BEGIN

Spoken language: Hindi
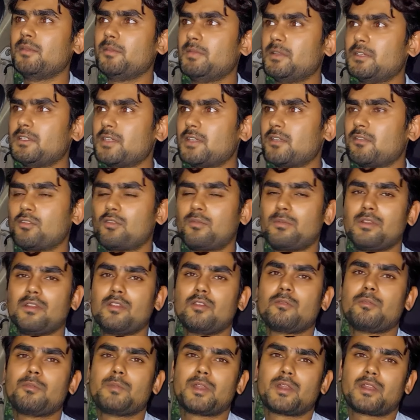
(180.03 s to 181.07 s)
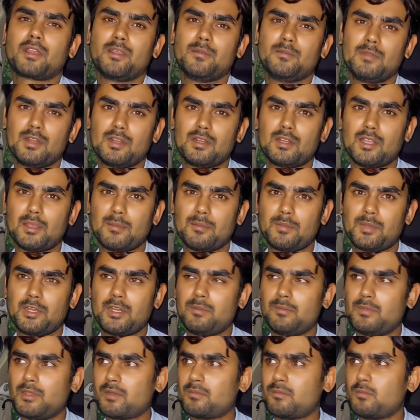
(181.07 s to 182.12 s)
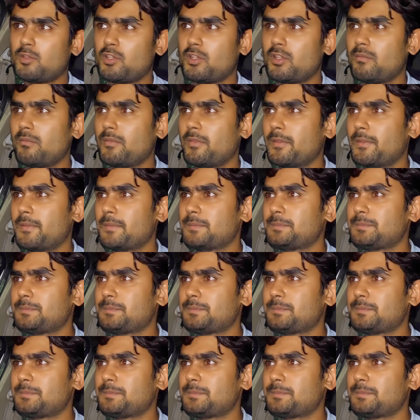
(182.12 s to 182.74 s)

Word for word: भी पचास रुपये से ऊपर का ही मिलता है प्रीमियर बुकिंग में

END

Work item.
Give back every record above exactly as written, skipping each picture.

Answer section.
Spoken language: Hindi
(180.03 s to 181.07 s)
(181.07 s to 182.12 s)
(182.12 s to 182.74 s)

Word for word: भी पचास रुपये से ऊपर का ही मिलता है प्रीमियर बुकिंग में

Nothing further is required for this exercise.